PVR Pictures announced that the film would get an all India release on 11 August 2023.

== Soundtrack ==

The music of the film was composed by Diptarka Bose.

The first single "Bom Satyaneshi", penned by Arghyaneal Ghosh was released on 31 July 2023. The second single "O Je Mane Na Mana" was released on 7 August 2023. It is an adaptation of a Rabindra Sangeet by Rabindranath Tagore.

Track listing
| No. | Title | Singer(s) | Length |
|---|---|---|---|
| 1. | "Bom Satyaneshi" | Diptarka Bose | 2:54 |
| 2. | "O Je Mane Na Mana" | Lagnajita Chakraborty | 1:28 |
| 3. | "Byomkesh Investigation Theme" |  | 1:49 |
| 4. | "Adventure Theme" |  | 2:01 |
| 5. | "Gold Theme" |  | 2:50 |
| 6. | "Reveal Theme" |  | 4:09 |
| Total length: |  |  | 15:11 |

== Release ==
The film was released on 11 August 2023 on the occasion of the Independence Day. It was released with 190+ shows in the first week in West Bengal.

== Reception ==
=== Box office ===
The film earned more than 1.5 crore rupees within the first five days of release. The total worldwide collection after 1 week stands at 2.30 crores.
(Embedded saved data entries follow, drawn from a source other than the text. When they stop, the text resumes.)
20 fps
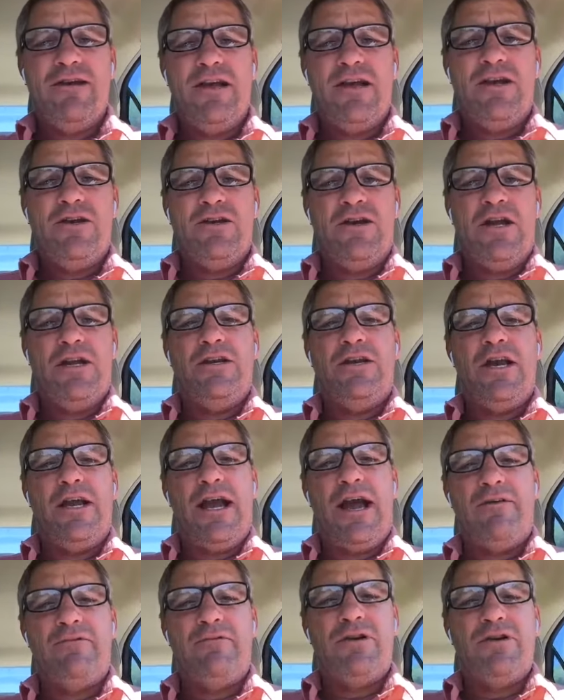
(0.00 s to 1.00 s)
You need to
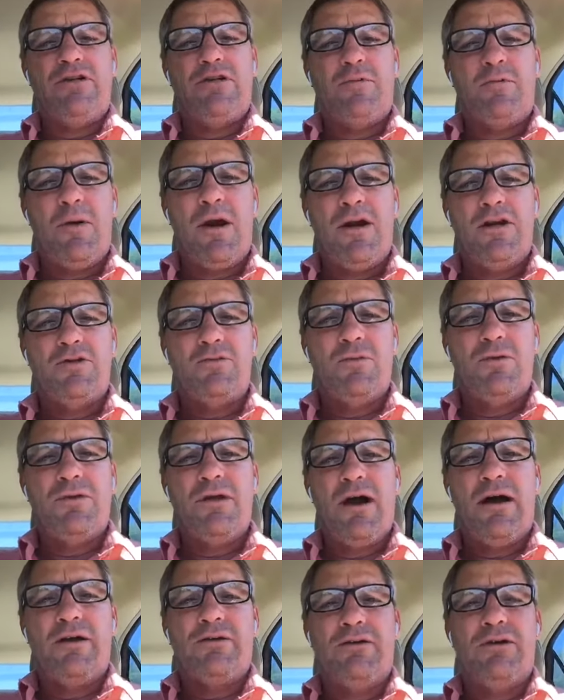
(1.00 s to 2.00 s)
have an experience with
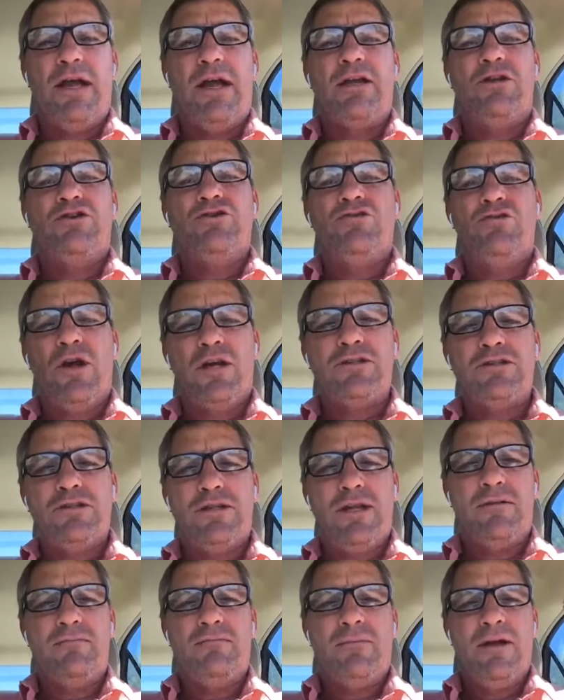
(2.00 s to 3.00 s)
God today.
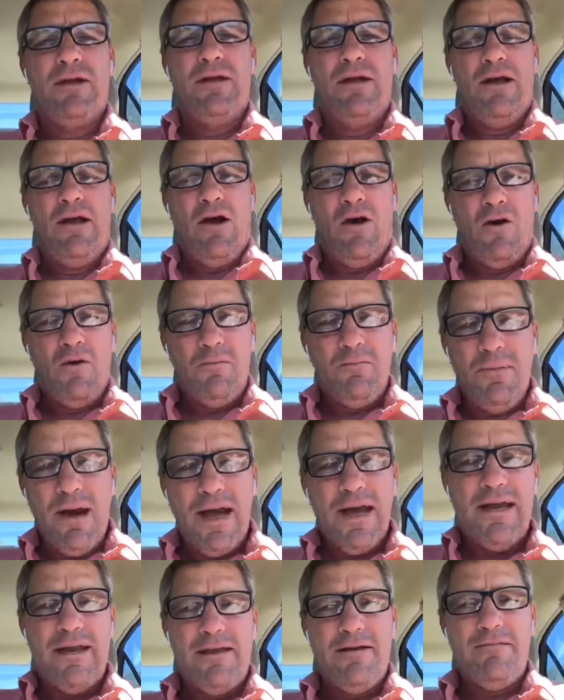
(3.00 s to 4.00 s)
Trust Him,
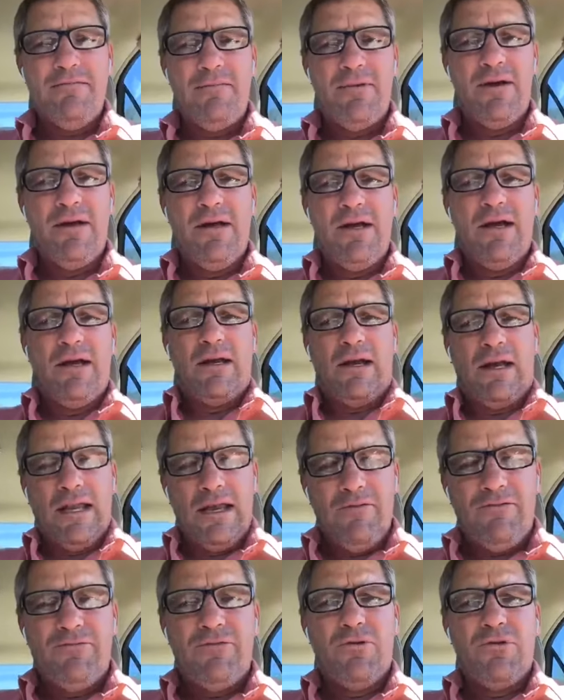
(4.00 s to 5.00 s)
obey Him,
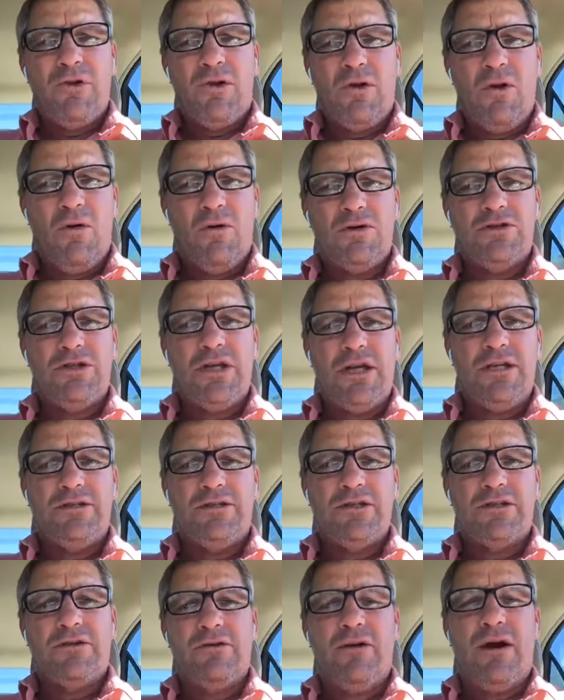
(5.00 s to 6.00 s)
live for the Lord
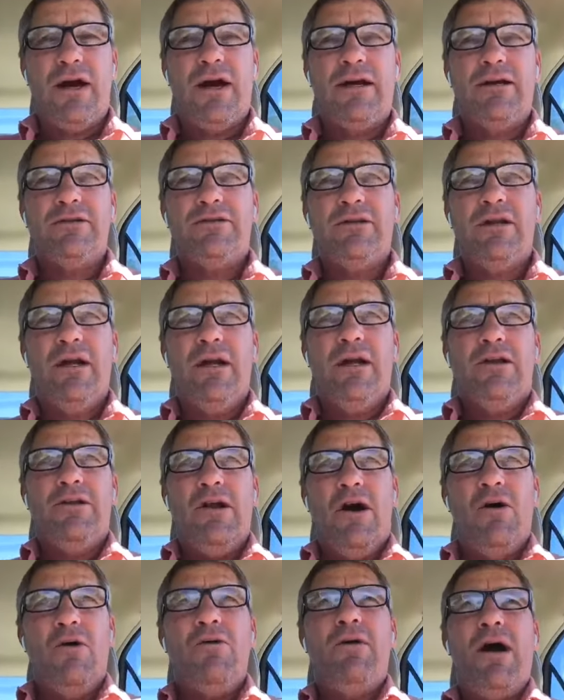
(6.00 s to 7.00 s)
Jesus Christ.
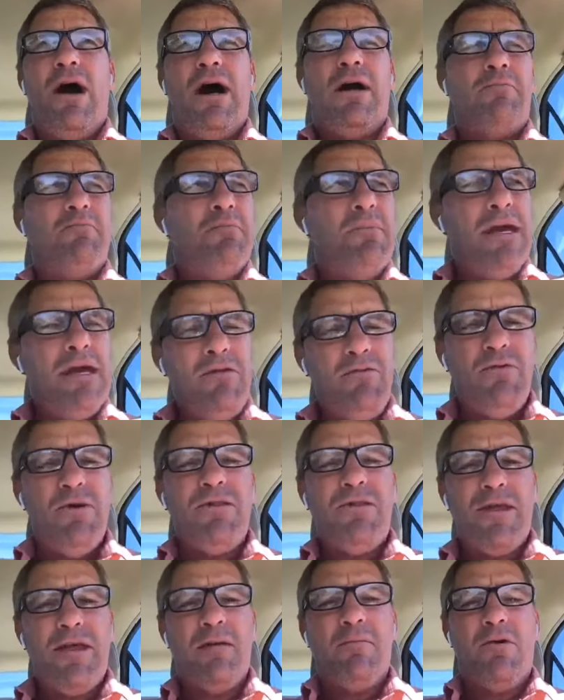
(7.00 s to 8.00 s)
Know God, meet
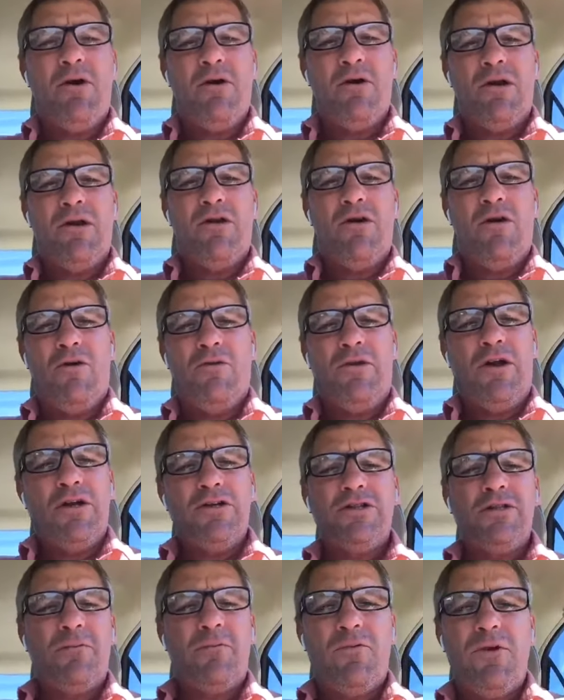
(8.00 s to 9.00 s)
with Him early on.
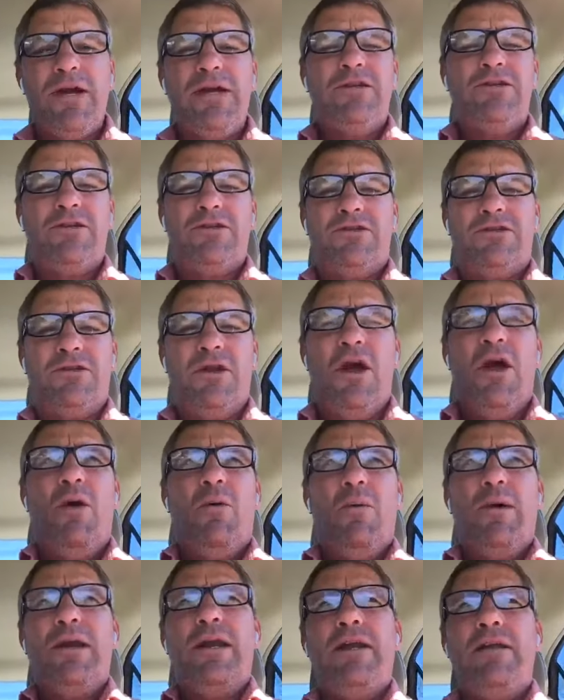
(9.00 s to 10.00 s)
There's some reasons
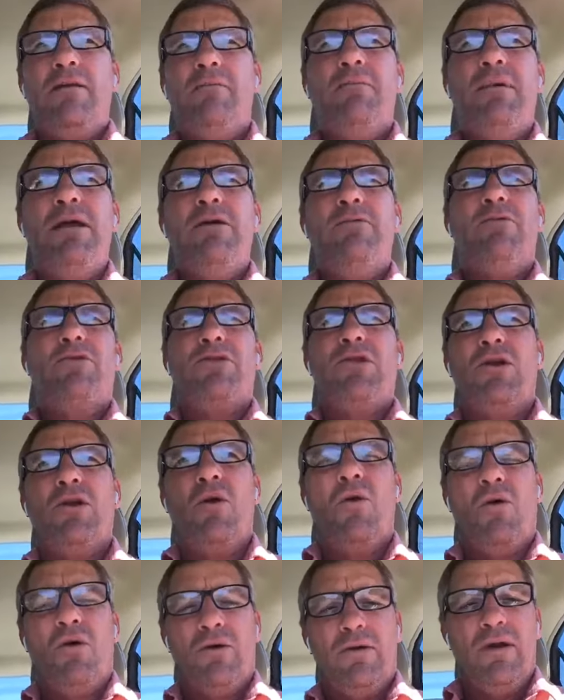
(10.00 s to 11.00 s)
we need to meet with the
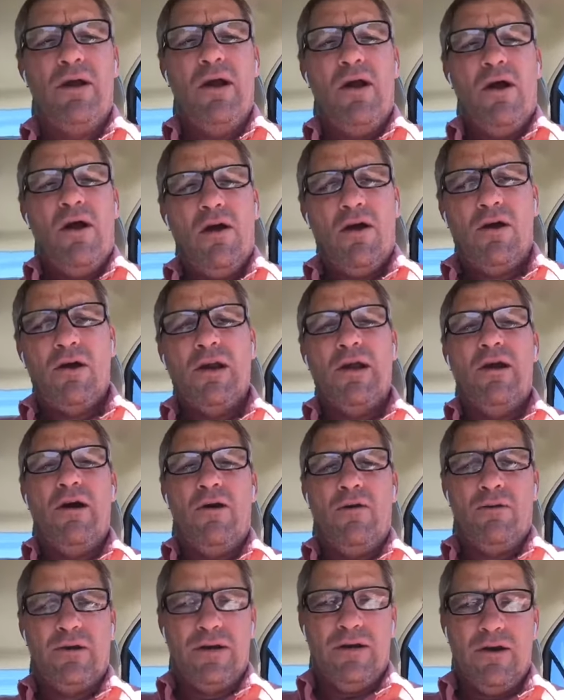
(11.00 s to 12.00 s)
Lord early
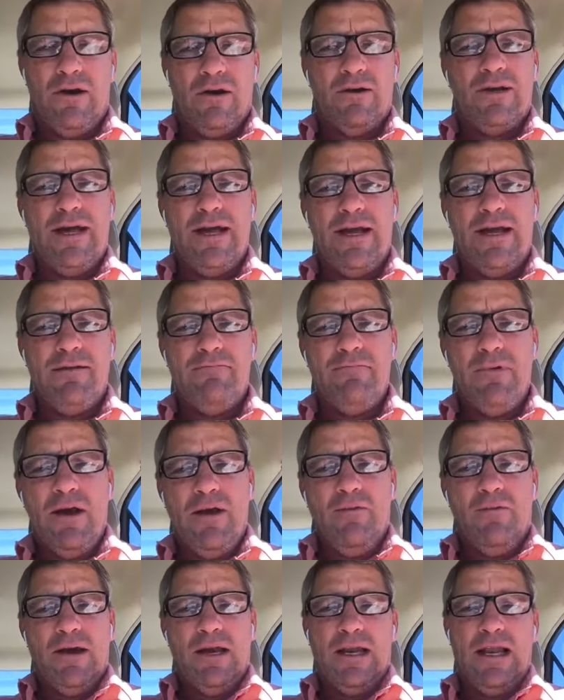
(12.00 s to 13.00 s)
on in our day.
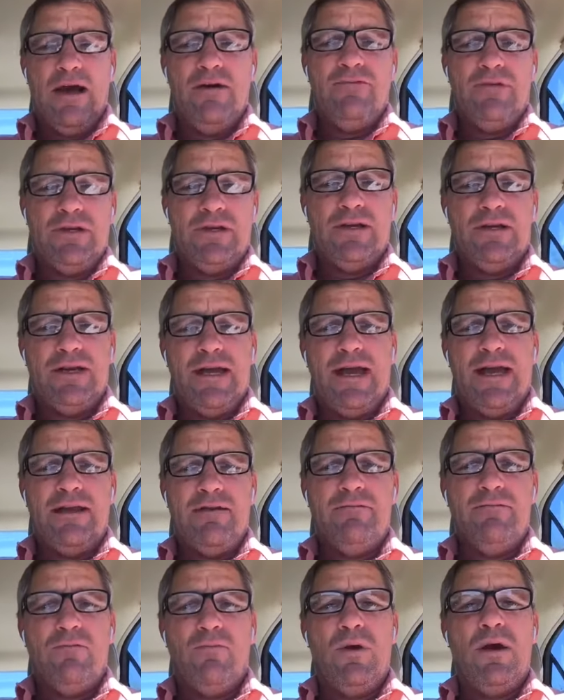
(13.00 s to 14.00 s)
We love you today.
=== Critical reception ===
The film opened to positive responses from the audience and mixed reviews from the critics. Subhasmita Kanji of Hindustan Times Bengali rated the film 3.8 out of 5 stars and wrote "If I say overall, then I will say good. Actually could have been better as expected, the scope was there." Souvik Saha of Cine Kolkata rated the film 3 out of 5 stars and wrote "The film offers a unique take on the iconic detective, combining elements of commercial cinema with the intrigue of a mystery thriller. While it has its share of flaws, the film's visual aesthetics make it worth a watch for fans of the genre."

Virat Verma of Flickonclick rated the film 4 out of 5 stars and wrote "It combines well-executed performances, intriguing storytelling, and an atmospheric setting to create an engaging cinematic experience....The movie succeeds in delivering a thrilling narrative that keeps audiences engrossed till the very end." Devarti Ghosh of Ei Samay rated the film 3 out of 5 stars and wrote "Mystery, Love, Relationships, History, Comedy, One can watch Dev's Byomkesh to find entertainment in the mix of action." Aaj Tak Bengali rated the film 3.5 out of 5 stars.

Upam Buzarbaruah of Times of India rated the film 3 out of 5 stars and wrote "Byomkesh O Durgo Rohosyo is a thriller – an unremarkable package that has a bit of everything. It has all that calls for a watch."